Dans quelles conditions le titulaire peut-il renoncer au bénéfice du permis modificatif obtenu pour régulariser le permis de construire initial ?

CE, 15 février 2019, Commune de Cogolin, req. n° 401384 : Publiée au Recueil Lebon

CE, 24 avril 2019, Mme C., req. no417175, Mentionnée au Recueil Lebon

Le Conseil d’État est venu spécifier les cas dans lesquels le bénéficiaire d’un permis de construire modificatif, qui régularise un permis initial, peut renoncer à mettre en œuvre le projet modifié. Il convient de distinguer le régime du permis délivré après l’instance en application de l’article L. 600-5 du code de l’urbanisme (A) de celui délivré spontanément en cours d’instance (B).

 A-La régularisation post-instance 

Lorsqu’un vice n’affecte qu’une partie du projet et qu’aucun des autres moyens n’est fondé, le juge administratif peut prononcer une annulation partielle du permis de construire attaqué (« annulation du permis de construire en tant que ») et fixer un délai permettant au pétitionnaire de solliciter la régularisation.

A l’issue du jugement prononçant l’annulation partielle, les tiers requérants peuvent faire appel s’ils estiment que le projet aurait dû être annulé entièrement. Le bénéficiaire du permis et la commune ont également la faculté de faire appel pour défendre le projet initial.

Dans sa décision Commune de Cogolin, le Conseil d’Etat précise dans quels cas le pétitionnaire peut renoncer à mettre en œuvre le projet modifié ; trois hypothèses sont distinguées :

  • Aucun des moyens dirigés contre le permis initial n’est fondé

Le juge d’appel :

  • annule le jugement,
  • rejette la demande d’annulation du permis présentée par les tiers requérants,
  • statue sur la mesure de régularisation, saisi de conclusions en ce sens.

Dans ce cas, le bénéficiaire du permis aura le choix entre mettre en œuvre le permis initial (et renoncer au projet modifié) ou mettre en œuvre le permis modifié.

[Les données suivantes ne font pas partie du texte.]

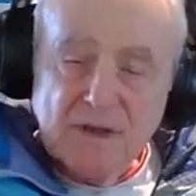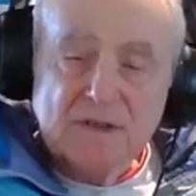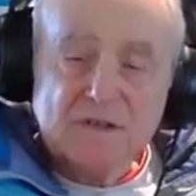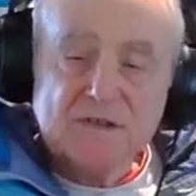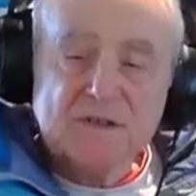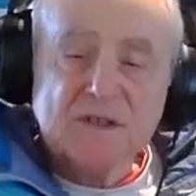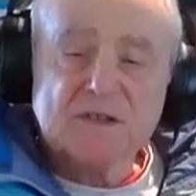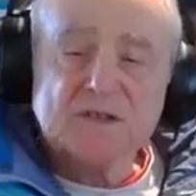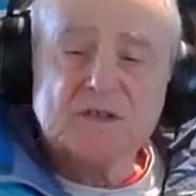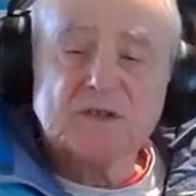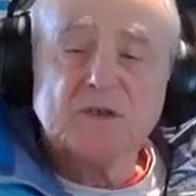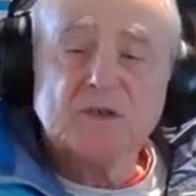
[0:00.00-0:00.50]

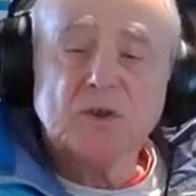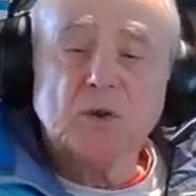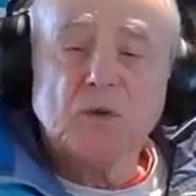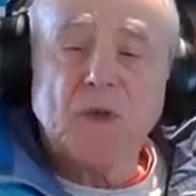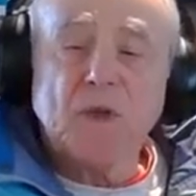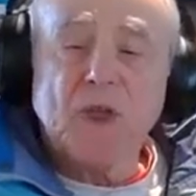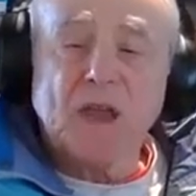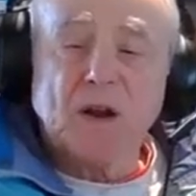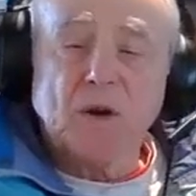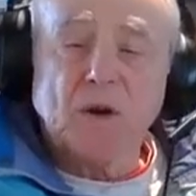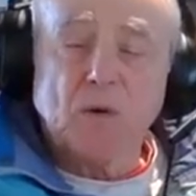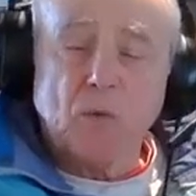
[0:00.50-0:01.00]
Just do
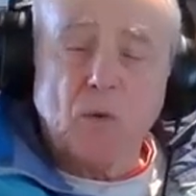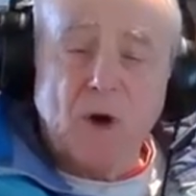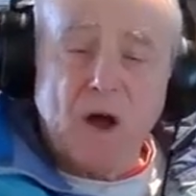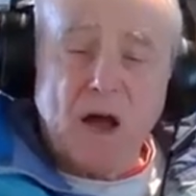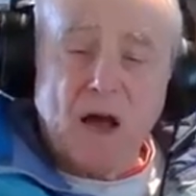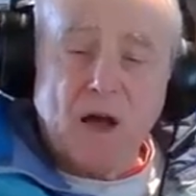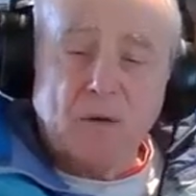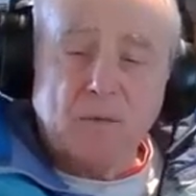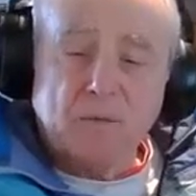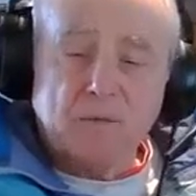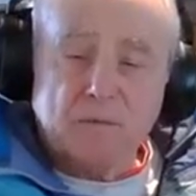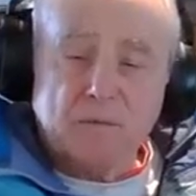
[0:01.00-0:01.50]
that a
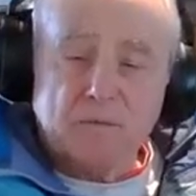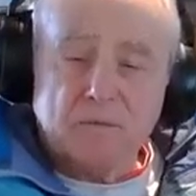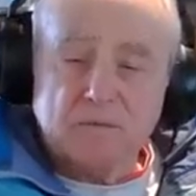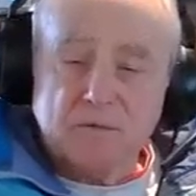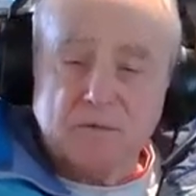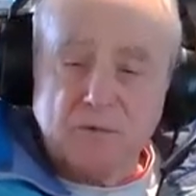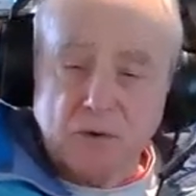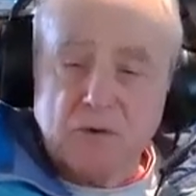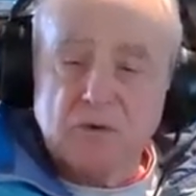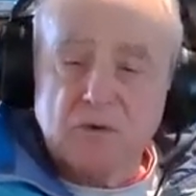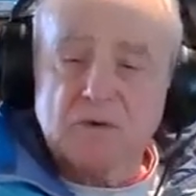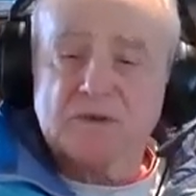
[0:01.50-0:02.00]
while
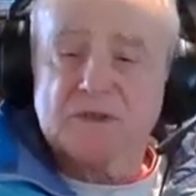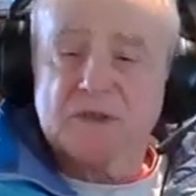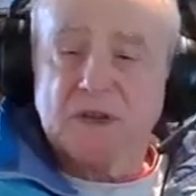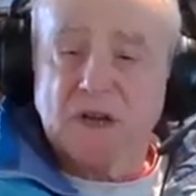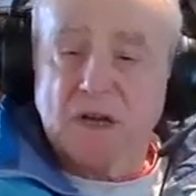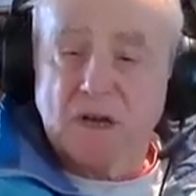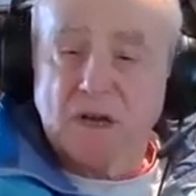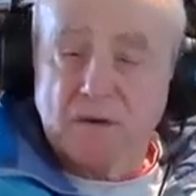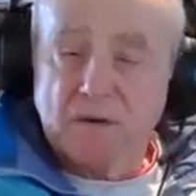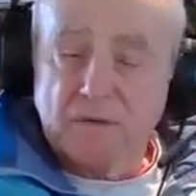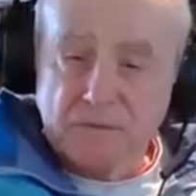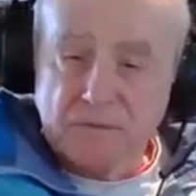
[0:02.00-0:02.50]
to
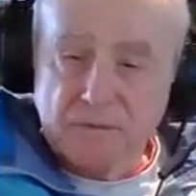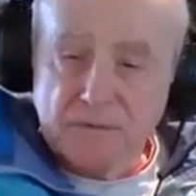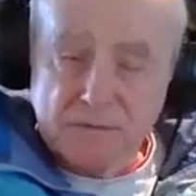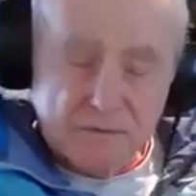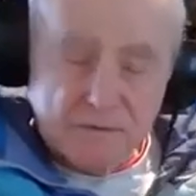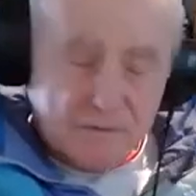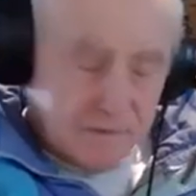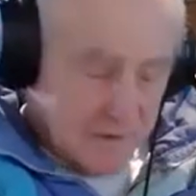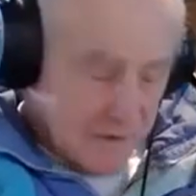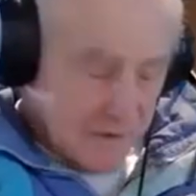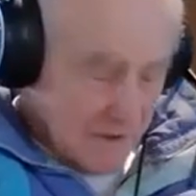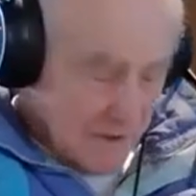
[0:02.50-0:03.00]
yourself.
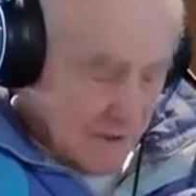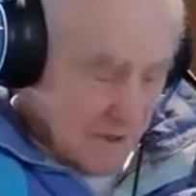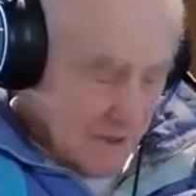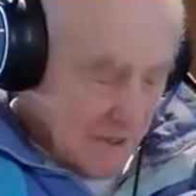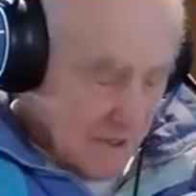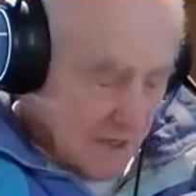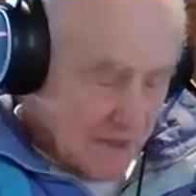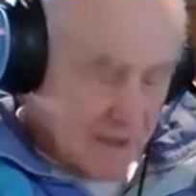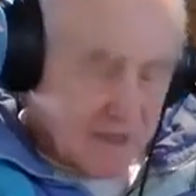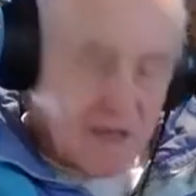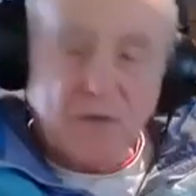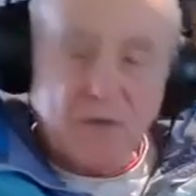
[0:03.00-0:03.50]

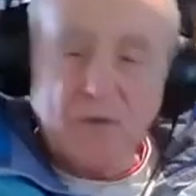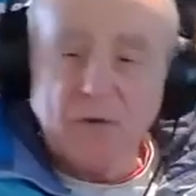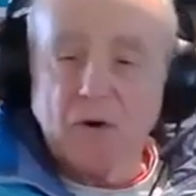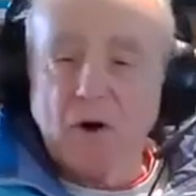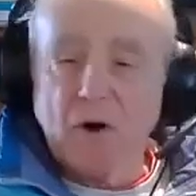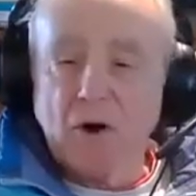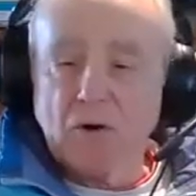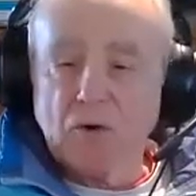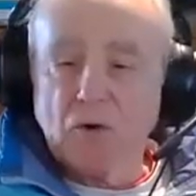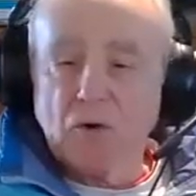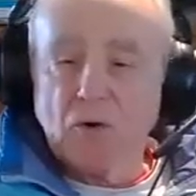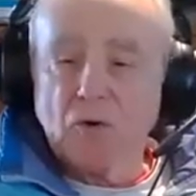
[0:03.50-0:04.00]
Again, there
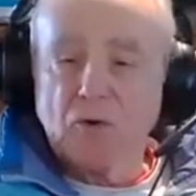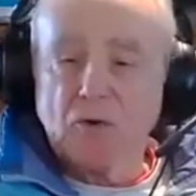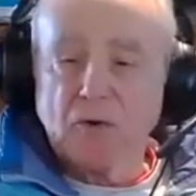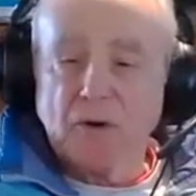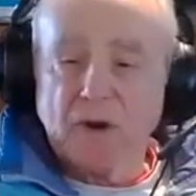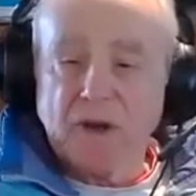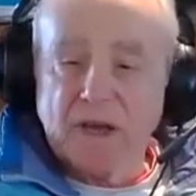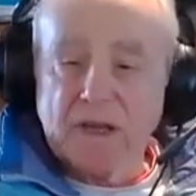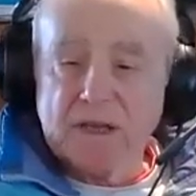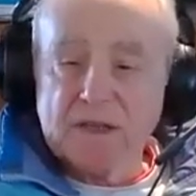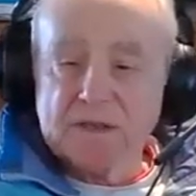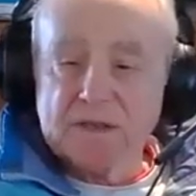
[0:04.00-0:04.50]
are no
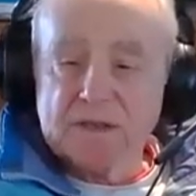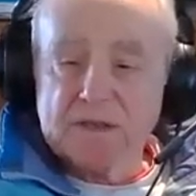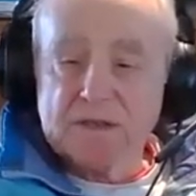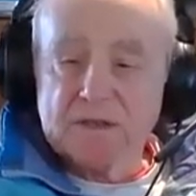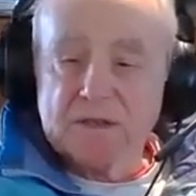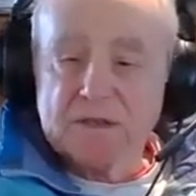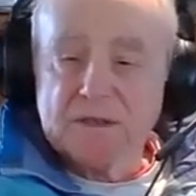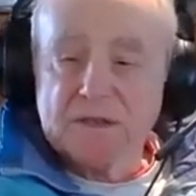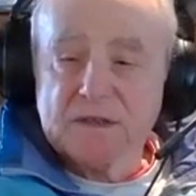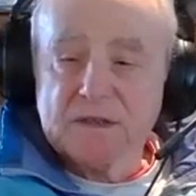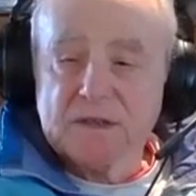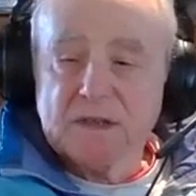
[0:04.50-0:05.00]

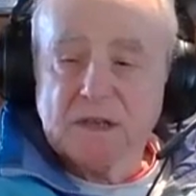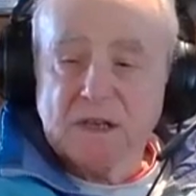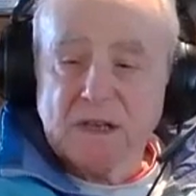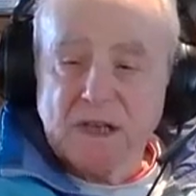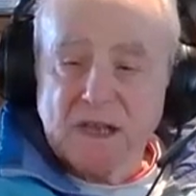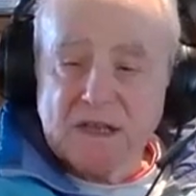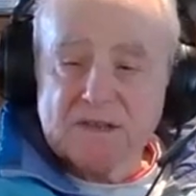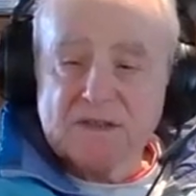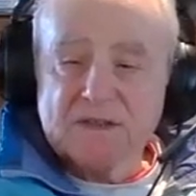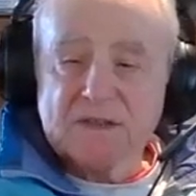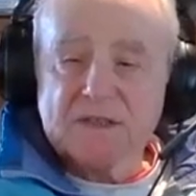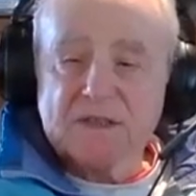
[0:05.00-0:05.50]
grades.
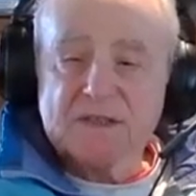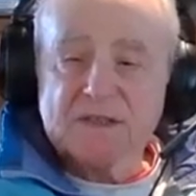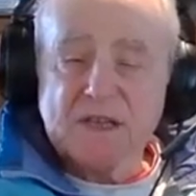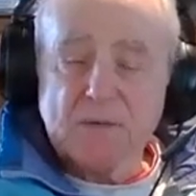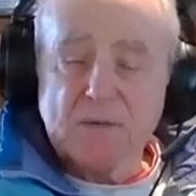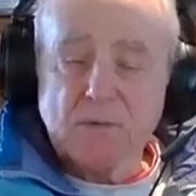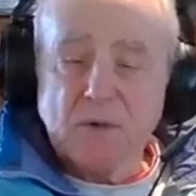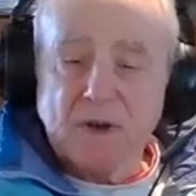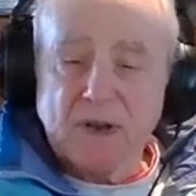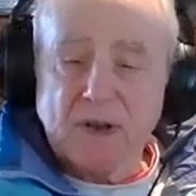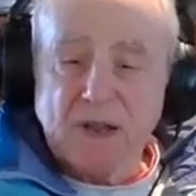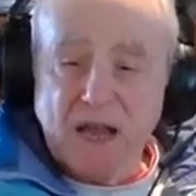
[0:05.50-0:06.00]
Let's just
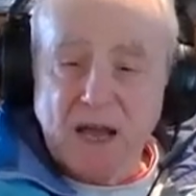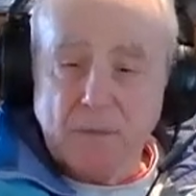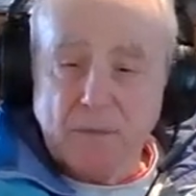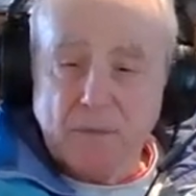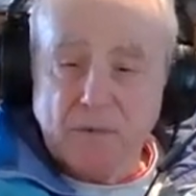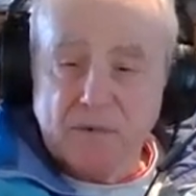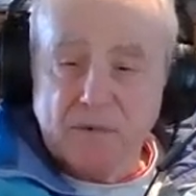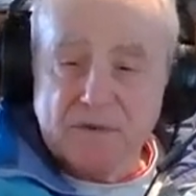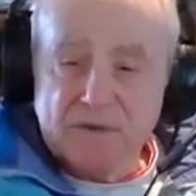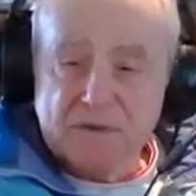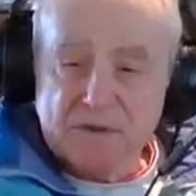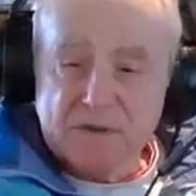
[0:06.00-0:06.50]
see what
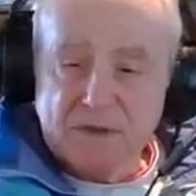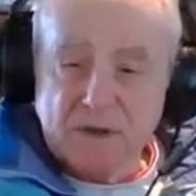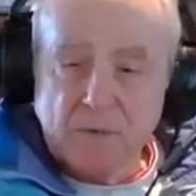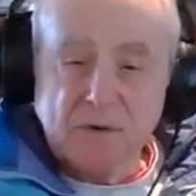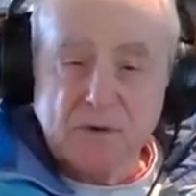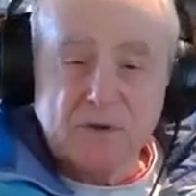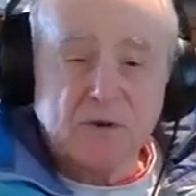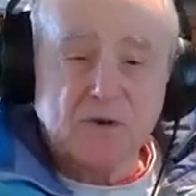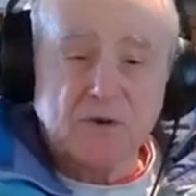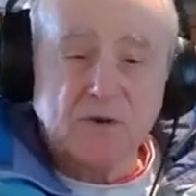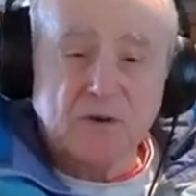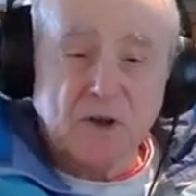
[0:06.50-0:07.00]
happens. And
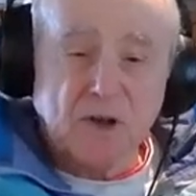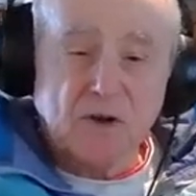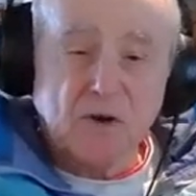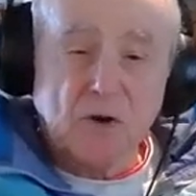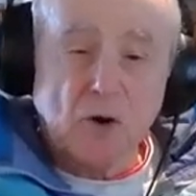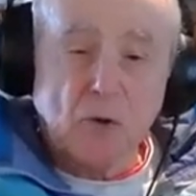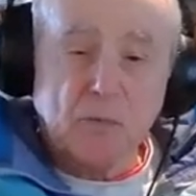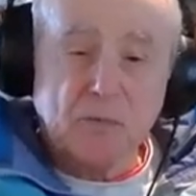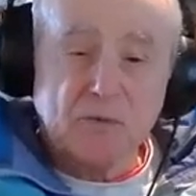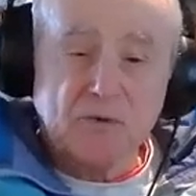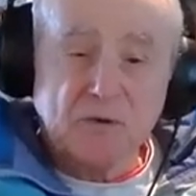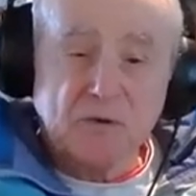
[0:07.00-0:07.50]
when you're done,
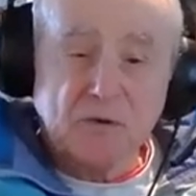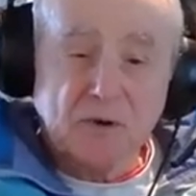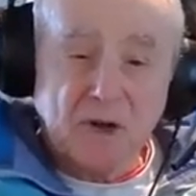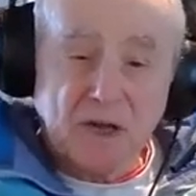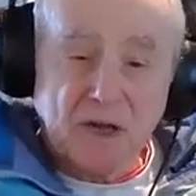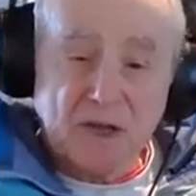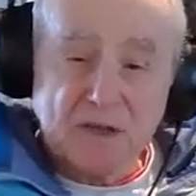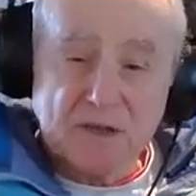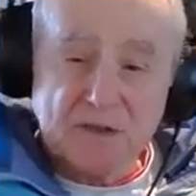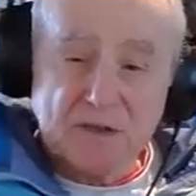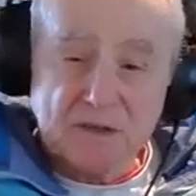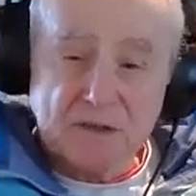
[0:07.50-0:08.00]
open your
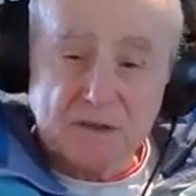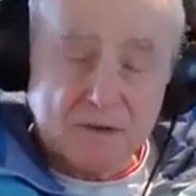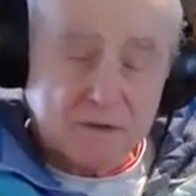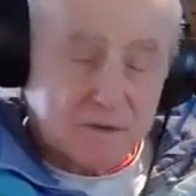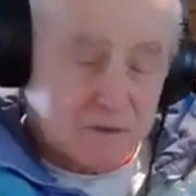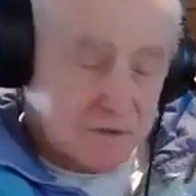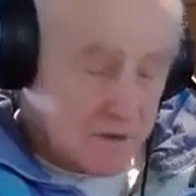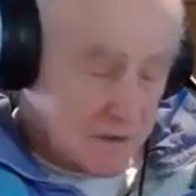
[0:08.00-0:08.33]
eyes and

 Certains des moyens invoqués à l’encontre du permis initial sont fondés mais les vices ne sont pas régularisables :

Le juge d’appel annule :

  • le jugement en tant qu’il n’a prononcé qu’une annulation partielle du permis initial,
  • le permis initial entièrement,
  • par voie de conséquence la mesure de régularisation.

Dans ce cas, aucun des permis ne peut être mis en œuvre.

  • Certains des moyens invoqués à l’encontre du permis initial sont fondés mais les vices sont régularisables :

Le juge d’appel statue alors sur la légalité du permis initial en prenant en compte les mesures de régularisation et en se prononçant éventuellement sur leur légalité :

  • Si le permis modifié est régularisé, il rejette les conclusions dirigées contre le permis de régularisation ;
  • Si le permis modifié est toujours affecté d’un vice, il peut à son tour annuler partiellement le permis (L. 600-5) ou surseoir à statuer (L. 600-5-1).

Dans le premier cas, le bénéficiaire est tenu de mettre en œuvre le permis modifié.

B- La régularisation spontanée en cours d’instance

Lorsque le bénéficiaire du permis attaqué sollicite spontanément un permis modificatif en cours d’instance, le Conseil d’Etat considère, dans sa décision Mme C., que le projet initial est regardé comme définitivement abandonné par le pétitionnaire.

En effet, le juge tient compte de la mesure de régularisation pour apprécier la légalité du permis de construire attaqué, de sorte que le pétitionnaire ne peut plus y renoncer.

Il en déduit que les moyens dirigés contre le permis initial sont inopérants lorsque les points ont été régularisés par le permis modificatif.